### Exercise requirements
Taking the entries below, transcribe only the lines starting with the one with "[00:00:08.05]" and going on through the one with "[00:00:13.65]", exactly as written, without the pictures.
======== Data provided
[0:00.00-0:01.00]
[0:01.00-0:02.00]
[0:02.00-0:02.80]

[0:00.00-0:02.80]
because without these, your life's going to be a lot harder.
================
======== Data provided
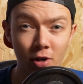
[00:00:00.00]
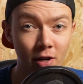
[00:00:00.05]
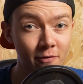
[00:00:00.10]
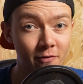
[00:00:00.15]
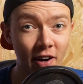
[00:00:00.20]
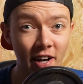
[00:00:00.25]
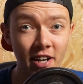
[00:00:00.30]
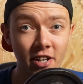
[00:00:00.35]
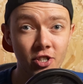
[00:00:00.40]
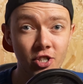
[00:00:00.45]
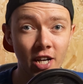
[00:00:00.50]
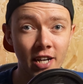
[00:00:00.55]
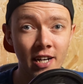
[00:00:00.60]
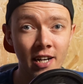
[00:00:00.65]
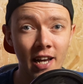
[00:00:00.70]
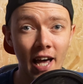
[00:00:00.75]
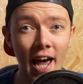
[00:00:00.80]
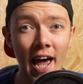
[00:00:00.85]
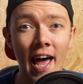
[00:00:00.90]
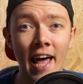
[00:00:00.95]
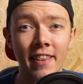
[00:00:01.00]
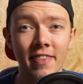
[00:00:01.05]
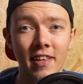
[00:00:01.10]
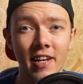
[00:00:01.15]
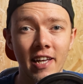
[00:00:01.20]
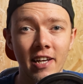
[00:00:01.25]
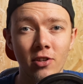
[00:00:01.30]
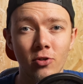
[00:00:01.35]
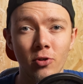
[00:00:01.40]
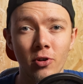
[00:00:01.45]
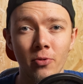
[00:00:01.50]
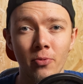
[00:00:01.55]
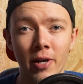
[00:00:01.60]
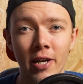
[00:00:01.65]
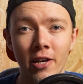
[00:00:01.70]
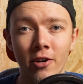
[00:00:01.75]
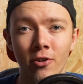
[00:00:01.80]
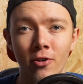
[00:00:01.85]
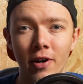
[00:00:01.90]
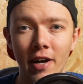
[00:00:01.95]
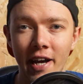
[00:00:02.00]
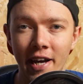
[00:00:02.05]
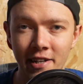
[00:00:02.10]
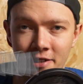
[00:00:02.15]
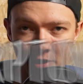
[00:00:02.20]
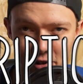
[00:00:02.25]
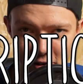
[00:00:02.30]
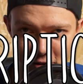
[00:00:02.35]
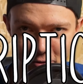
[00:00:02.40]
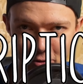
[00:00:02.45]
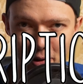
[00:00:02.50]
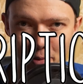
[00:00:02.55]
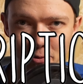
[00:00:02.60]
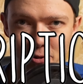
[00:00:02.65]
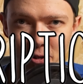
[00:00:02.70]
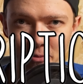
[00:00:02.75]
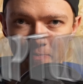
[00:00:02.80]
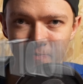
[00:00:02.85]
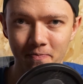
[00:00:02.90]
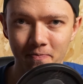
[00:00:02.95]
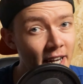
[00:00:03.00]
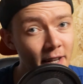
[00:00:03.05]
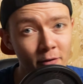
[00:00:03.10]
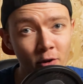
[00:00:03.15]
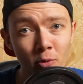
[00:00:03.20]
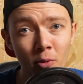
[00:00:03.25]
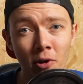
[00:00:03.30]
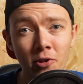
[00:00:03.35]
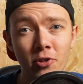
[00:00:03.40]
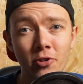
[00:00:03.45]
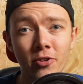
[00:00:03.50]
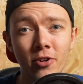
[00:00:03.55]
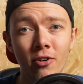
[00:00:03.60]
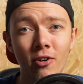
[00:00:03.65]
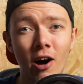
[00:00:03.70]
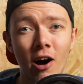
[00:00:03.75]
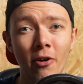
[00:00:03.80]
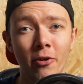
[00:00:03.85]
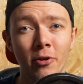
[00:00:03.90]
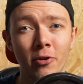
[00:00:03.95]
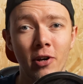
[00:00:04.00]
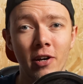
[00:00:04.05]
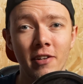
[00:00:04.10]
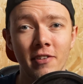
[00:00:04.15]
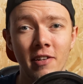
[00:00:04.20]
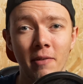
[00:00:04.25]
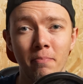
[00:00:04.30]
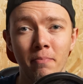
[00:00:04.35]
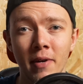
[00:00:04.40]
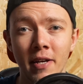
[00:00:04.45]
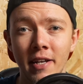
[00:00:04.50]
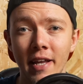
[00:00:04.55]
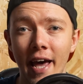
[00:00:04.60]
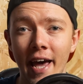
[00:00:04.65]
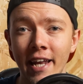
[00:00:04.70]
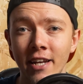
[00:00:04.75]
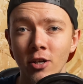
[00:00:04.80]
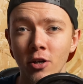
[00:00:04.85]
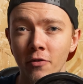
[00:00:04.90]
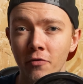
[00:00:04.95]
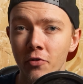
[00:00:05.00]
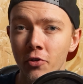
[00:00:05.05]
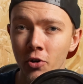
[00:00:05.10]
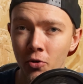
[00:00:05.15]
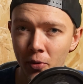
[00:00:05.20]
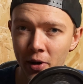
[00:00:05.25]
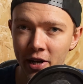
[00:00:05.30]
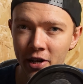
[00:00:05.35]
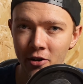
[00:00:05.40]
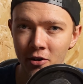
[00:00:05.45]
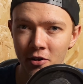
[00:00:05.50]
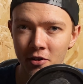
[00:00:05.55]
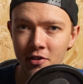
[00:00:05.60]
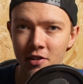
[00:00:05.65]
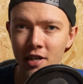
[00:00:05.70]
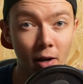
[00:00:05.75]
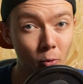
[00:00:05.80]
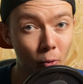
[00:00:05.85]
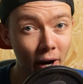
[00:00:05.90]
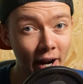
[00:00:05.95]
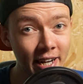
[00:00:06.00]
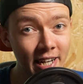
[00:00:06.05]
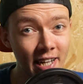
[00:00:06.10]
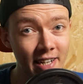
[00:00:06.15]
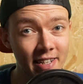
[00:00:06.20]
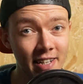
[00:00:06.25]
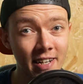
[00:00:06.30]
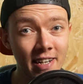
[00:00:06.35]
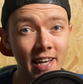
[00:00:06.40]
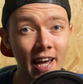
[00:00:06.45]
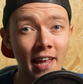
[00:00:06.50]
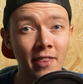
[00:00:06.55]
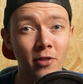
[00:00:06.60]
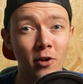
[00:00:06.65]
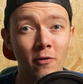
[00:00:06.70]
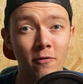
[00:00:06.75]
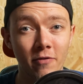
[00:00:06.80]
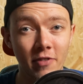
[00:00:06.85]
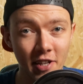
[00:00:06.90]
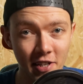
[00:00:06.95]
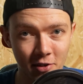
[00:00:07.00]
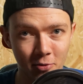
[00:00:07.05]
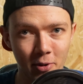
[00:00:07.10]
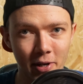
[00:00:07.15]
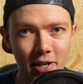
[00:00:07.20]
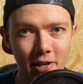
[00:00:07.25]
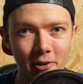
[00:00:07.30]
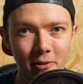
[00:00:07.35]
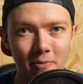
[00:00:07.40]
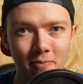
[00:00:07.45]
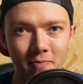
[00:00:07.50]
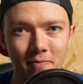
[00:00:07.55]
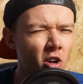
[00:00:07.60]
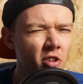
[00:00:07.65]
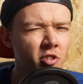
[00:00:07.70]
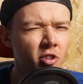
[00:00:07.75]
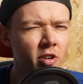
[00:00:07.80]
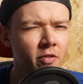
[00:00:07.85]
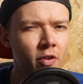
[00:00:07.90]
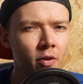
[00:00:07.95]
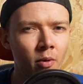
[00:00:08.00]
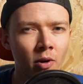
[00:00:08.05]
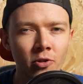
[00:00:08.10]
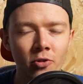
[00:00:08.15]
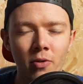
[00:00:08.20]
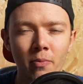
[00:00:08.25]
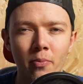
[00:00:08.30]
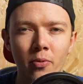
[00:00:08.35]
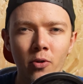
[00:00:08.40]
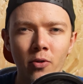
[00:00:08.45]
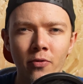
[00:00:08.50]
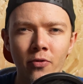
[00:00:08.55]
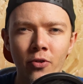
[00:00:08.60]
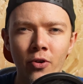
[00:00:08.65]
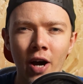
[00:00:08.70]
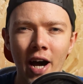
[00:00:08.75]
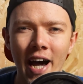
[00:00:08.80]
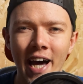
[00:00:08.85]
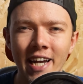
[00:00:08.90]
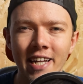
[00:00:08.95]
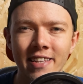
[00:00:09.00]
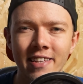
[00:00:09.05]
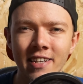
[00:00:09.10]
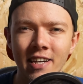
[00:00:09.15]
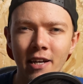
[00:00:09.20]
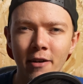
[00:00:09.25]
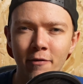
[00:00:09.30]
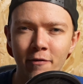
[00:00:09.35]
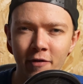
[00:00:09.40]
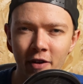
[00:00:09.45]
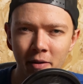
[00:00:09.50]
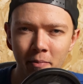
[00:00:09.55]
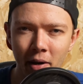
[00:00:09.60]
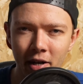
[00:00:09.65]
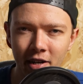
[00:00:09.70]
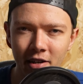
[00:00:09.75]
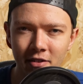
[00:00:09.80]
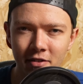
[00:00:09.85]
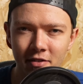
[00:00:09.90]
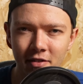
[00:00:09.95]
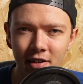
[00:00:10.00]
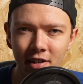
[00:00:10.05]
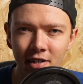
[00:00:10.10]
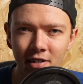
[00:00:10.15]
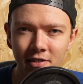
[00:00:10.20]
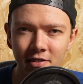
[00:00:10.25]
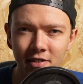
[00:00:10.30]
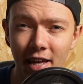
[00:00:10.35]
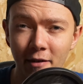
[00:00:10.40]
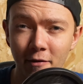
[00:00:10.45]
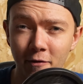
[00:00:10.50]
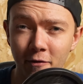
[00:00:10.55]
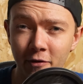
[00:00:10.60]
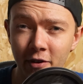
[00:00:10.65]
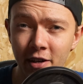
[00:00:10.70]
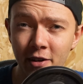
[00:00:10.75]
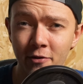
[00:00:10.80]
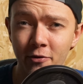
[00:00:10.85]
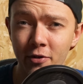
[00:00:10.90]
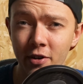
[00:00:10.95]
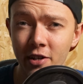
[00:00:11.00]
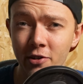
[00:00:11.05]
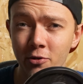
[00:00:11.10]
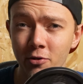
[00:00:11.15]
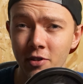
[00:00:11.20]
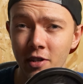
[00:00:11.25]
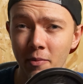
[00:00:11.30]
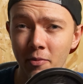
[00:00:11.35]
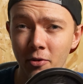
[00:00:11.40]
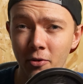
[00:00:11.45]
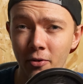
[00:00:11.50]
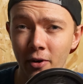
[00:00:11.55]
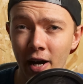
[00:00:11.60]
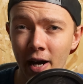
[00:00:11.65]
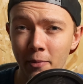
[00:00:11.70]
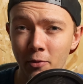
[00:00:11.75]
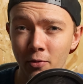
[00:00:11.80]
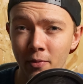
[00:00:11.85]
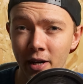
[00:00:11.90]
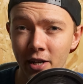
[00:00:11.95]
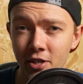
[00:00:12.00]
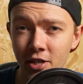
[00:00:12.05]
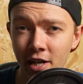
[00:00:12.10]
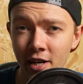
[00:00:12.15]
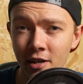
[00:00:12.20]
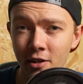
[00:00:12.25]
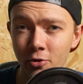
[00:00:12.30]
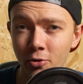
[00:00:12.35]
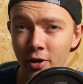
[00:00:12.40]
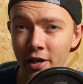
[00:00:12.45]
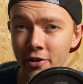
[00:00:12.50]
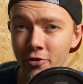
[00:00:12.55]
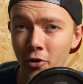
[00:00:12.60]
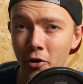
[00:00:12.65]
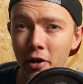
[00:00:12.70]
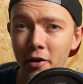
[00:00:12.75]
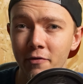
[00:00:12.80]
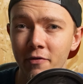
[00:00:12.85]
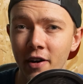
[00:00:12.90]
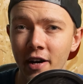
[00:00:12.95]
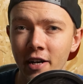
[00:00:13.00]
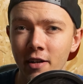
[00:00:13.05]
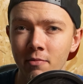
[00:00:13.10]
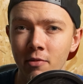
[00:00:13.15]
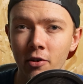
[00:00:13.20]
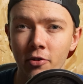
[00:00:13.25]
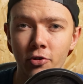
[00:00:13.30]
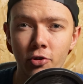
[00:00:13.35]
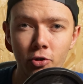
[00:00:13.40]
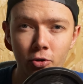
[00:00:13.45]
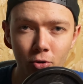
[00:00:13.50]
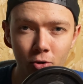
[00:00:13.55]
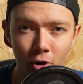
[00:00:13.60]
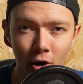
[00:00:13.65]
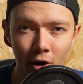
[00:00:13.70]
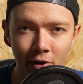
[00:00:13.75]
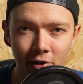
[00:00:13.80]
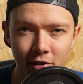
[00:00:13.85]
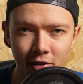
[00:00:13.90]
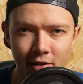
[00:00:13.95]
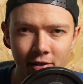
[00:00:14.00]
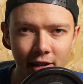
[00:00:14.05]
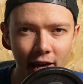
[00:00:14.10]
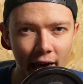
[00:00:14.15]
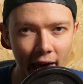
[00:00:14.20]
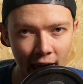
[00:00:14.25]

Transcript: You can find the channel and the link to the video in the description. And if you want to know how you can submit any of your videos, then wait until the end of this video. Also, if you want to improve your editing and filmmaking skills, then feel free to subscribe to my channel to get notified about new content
================
### The answer
[00:00:08.05]
[00:00:08.10]
[00:00:08.15]
[00:00:08.20]
[00:00:08.25]
[00:00:08.30]
[00:00:08.35]
[00:00:08.40]
[00:00:08.45]
[00:00:08.50]
[00:00:08.55]
[00:00:08.60]
[00:00:08.65]
[00:00:08.70]
[00:00:08.75]
[00:00:08.80]
[00:00:08.85]
[00:00:08.90]
[00:00:08.95]
[00:00:09.00]
[00:00:09.05]
[00:00:09.10]
[00:00:09.15]
[00:00:09.20]
[00:00:09.25]
[00:00:09.30]
[00:00:09.35]
[00:00:09.40]
[00:00:09.45]
[00:00:09.50]
[00:00:09.55]
[00:00:09.60]
[00:00:09.65]
[00:00:09.70]
[00:00:09.75]
[00:00:09.80]
[00:00:09.85]
[00:00:09.90]
[00:00:09.95]
[00:00:10.00]
[00:00:10.05]
[00:00:10.10]
[00:00:10.15]
[00:00:10.20]
[00:00:10.25]
[00:00:10.30]
[00:00:10.35]
[00:00:10.40]
[00:00:10.45]
[00:00:10.50]
[00:00:10.55]
[00:00:10.60]
[00:00:10.65]
[00:00:10.70]
[00:00:10.75]
[00:00:10.80]
[00:00:10.85]
[00:00:10.90]
[00:00:10.95]
[00:00:11.00]
[00:00:11.05]
[00:00:11.10]
[00:00:11.15]
[00:00:11.20]
[00:00:11.25]
[00:00:11.30]
[00:00:11.35]
[00:00:11.40]
[00:00:11.45]
[00:00:11.50]
[00:00:11.55]
[00:00:11.60]
[00:00:11.65]
[00:00:11.70]
[00:00:11.75]
[00:00:11.80]
[00:00:11.85]
[00:00:11.90]
[00:00:11.95]
[00:00:12.00]
[00:00:12.05]
[00:00:12.10]
[00:00:12.15]
[00:00:12.20]
[00:00:12.25]
[00:00:12.30]
[00:00:12.35]
[00:00:12.40]
[00:00:12.45]
[00:00:12.50]
[00:00:12.55]
[00:00:12.60]
[00:00:12.65]
[00:00:12.70]
[00:00:12.75]
[00:00:12.80]
[00:00:12.85]
[00:00:12.90]
[00:00:12.95]
[00:00:13.00]
[00:00:13.05]
[00:00:13.10]
[00:00:13.15]
[00:00:13.20]
[00:00:13.25]
[00:00:13.30]
[00:00:13.35]
[00:00:13.40]
[00:00:13.45]
[00:00:13.50]
[00:00:13.55]
[00:00:13.60]
[00:00:13.65]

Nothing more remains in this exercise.